The partial government shutdown had a mixed impact on the October employment figures. Bureau of Labor Statistics Commissioner Groshen indicated that “there were no discernible impacts” on the estimates of payrolls, hours, and earnings. However, there appear to be non-sampling errors in the household survey. Furloughed federal workers should have been classified as “unemployed on temporary layoff,” but many were apparently recorded as “employed, but absent from work.” The unemployment rate edged up only slightly (from 7.24% to 7.28%), but labor force participation fell by 0.4 percentage point, to 62.8%, while the employment/population ratio dipped by 0.3 percentage point, to 58.3%. The BLS reported that the labor force fell by 720,000, while employment dropped by 735,000, with 932,000 disappearing from the labor force. These are large numbers, reflective of the government shutdown, but don’t take them at face value. The household survey, which is based on a sample of about 60,000 households, generates unreliable estimates of levels (employment, unemployment). The estimate of the number of unemployed individuals, reported to have risen by 17,000 in October, is accurate to ±300,000. The household survey sample is, however, large enough to generate reasonable estimates of ratios, such as the unemployment rate (although that’s only accurate to ±0.2 percentage point).
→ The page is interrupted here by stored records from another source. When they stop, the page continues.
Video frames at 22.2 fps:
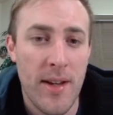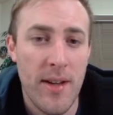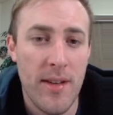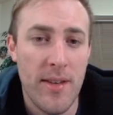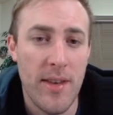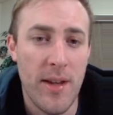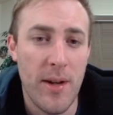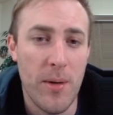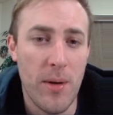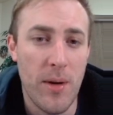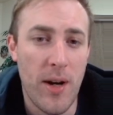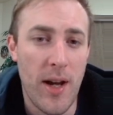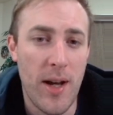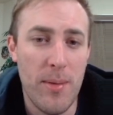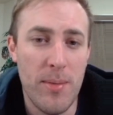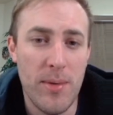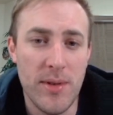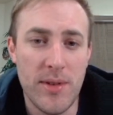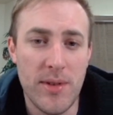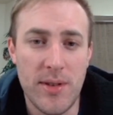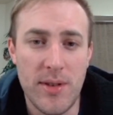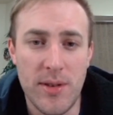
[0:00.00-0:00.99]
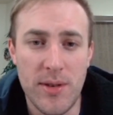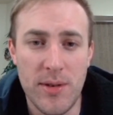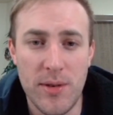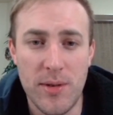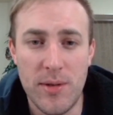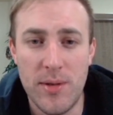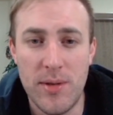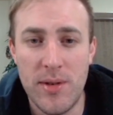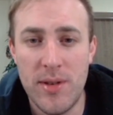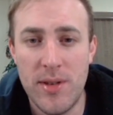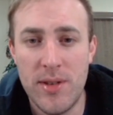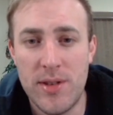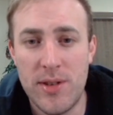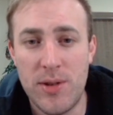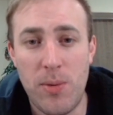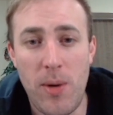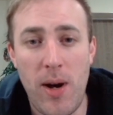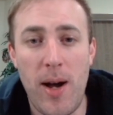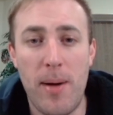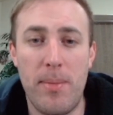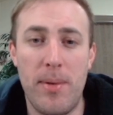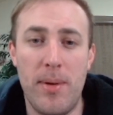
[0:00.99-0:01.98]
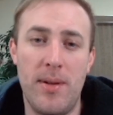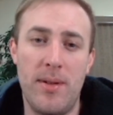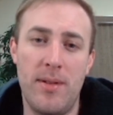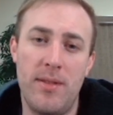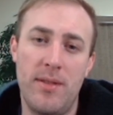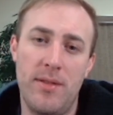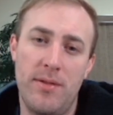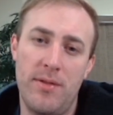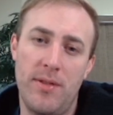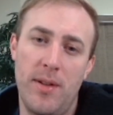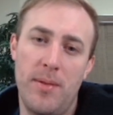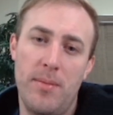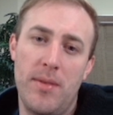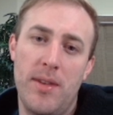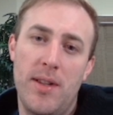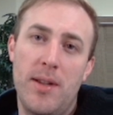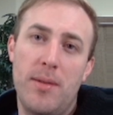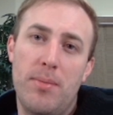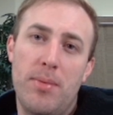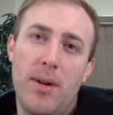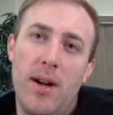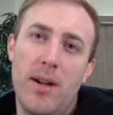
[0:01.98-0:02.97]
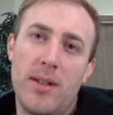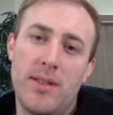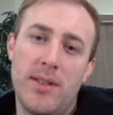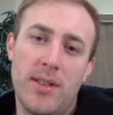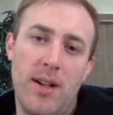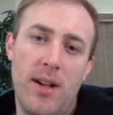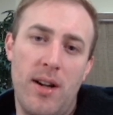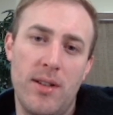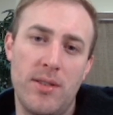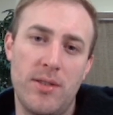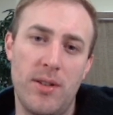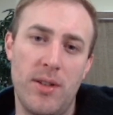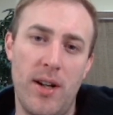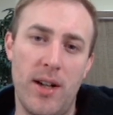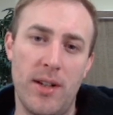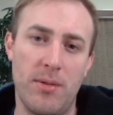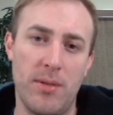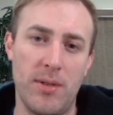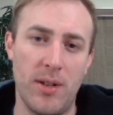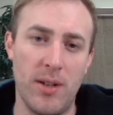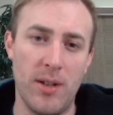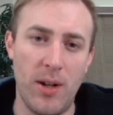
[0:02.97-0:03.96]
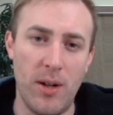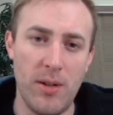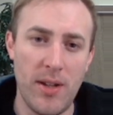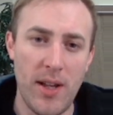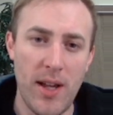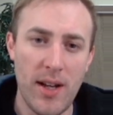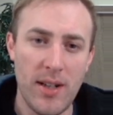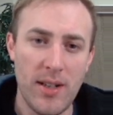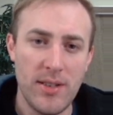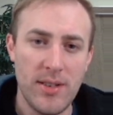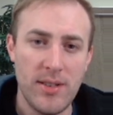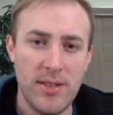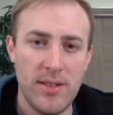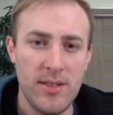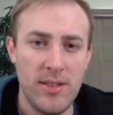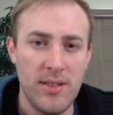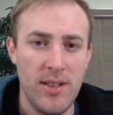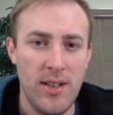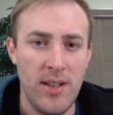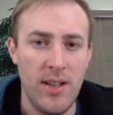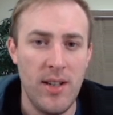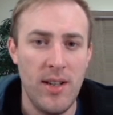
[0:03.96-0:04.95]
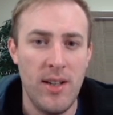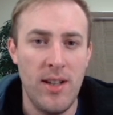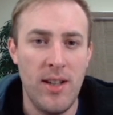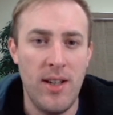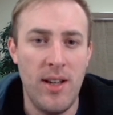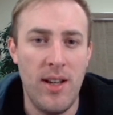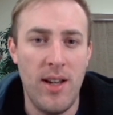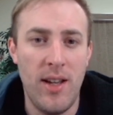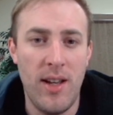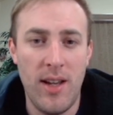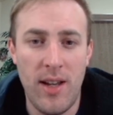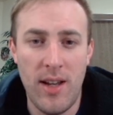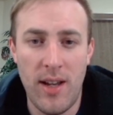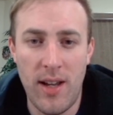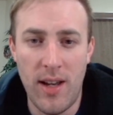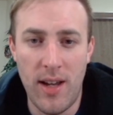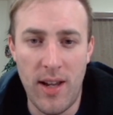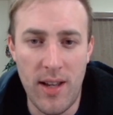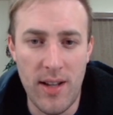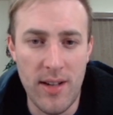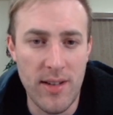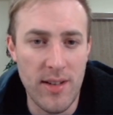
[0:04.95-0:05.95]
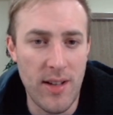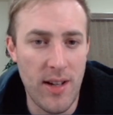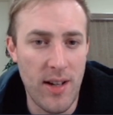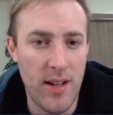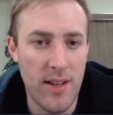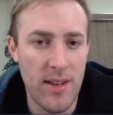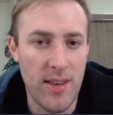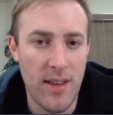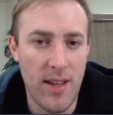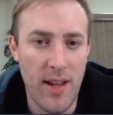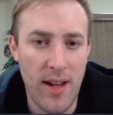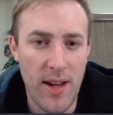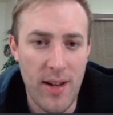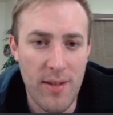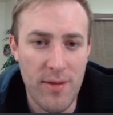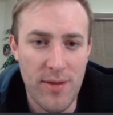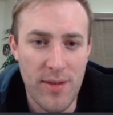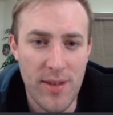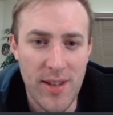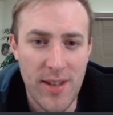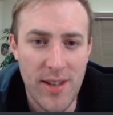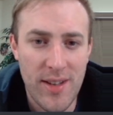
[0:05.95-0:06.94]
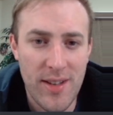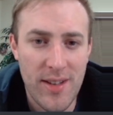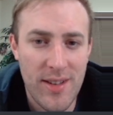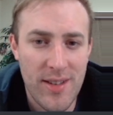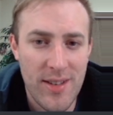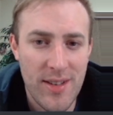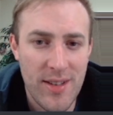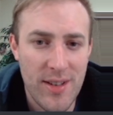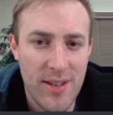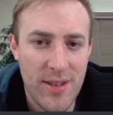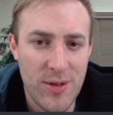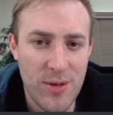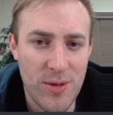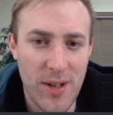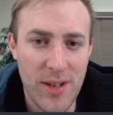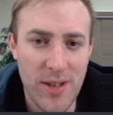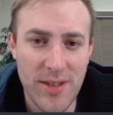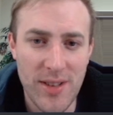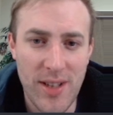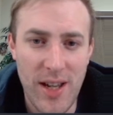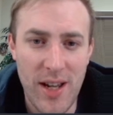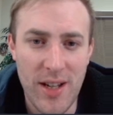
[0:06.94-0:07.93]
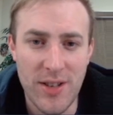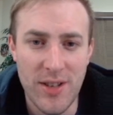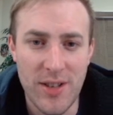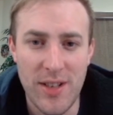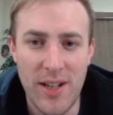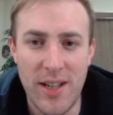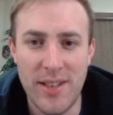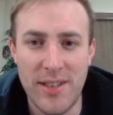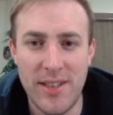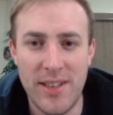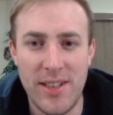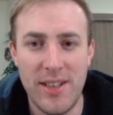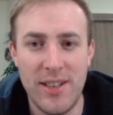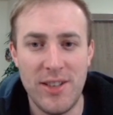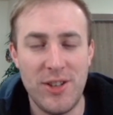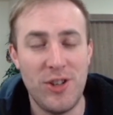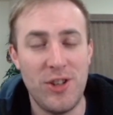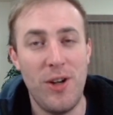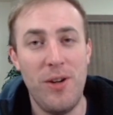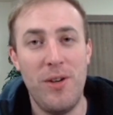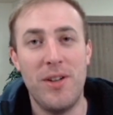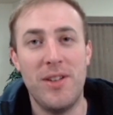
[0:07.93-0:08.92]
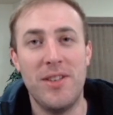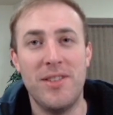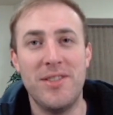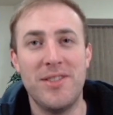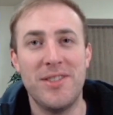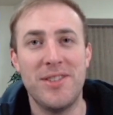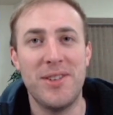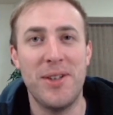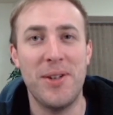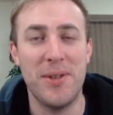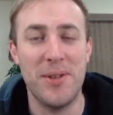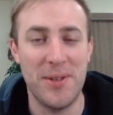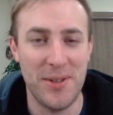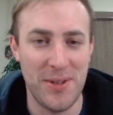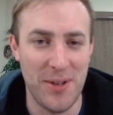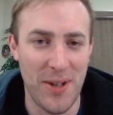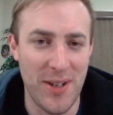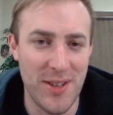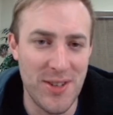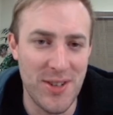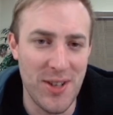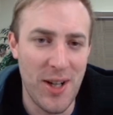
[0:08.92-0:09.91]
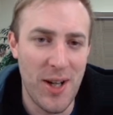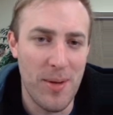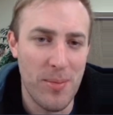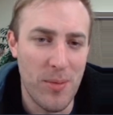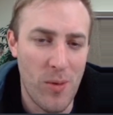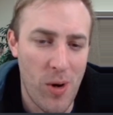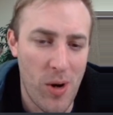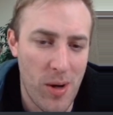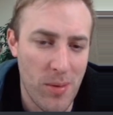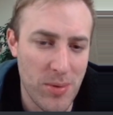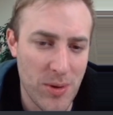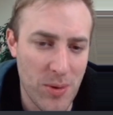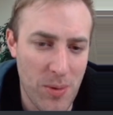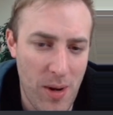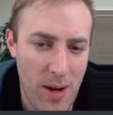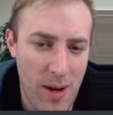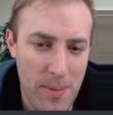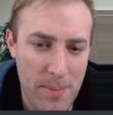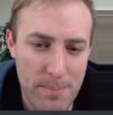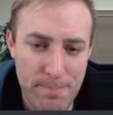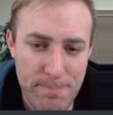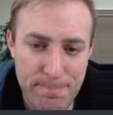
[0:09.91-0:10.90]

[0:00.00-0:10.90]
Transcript: They were able to swap from the proxy contract with ErgoDex, and they have the transaction ID to show it. So great job, GwapSwap.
Shazam! Nonfarm payrolls rose by 204,000 in October, with a net revision to August and September of +60,000. Private-sector payrolls have averaged a 190,000 monthly gain over the last three months – a higher trend than expected.
For Fed policymakers, the recent data paint a mixed picture of the economy. The labor market has improved significantly since the Fed began its asset purchase program, but is that enough? The better picture of payrolls implies that a December tapering in the pace of asset purchases is not out of the question, but the decision to taper, as Fed officials have explained repeatedly, will be data-dependent. There will be one more employment report before the December 17-18 Fed policy meeting, but the Fed will have a lot to consider besides jobs. Higher long-term interest rates and a low inflation trend will be important factors.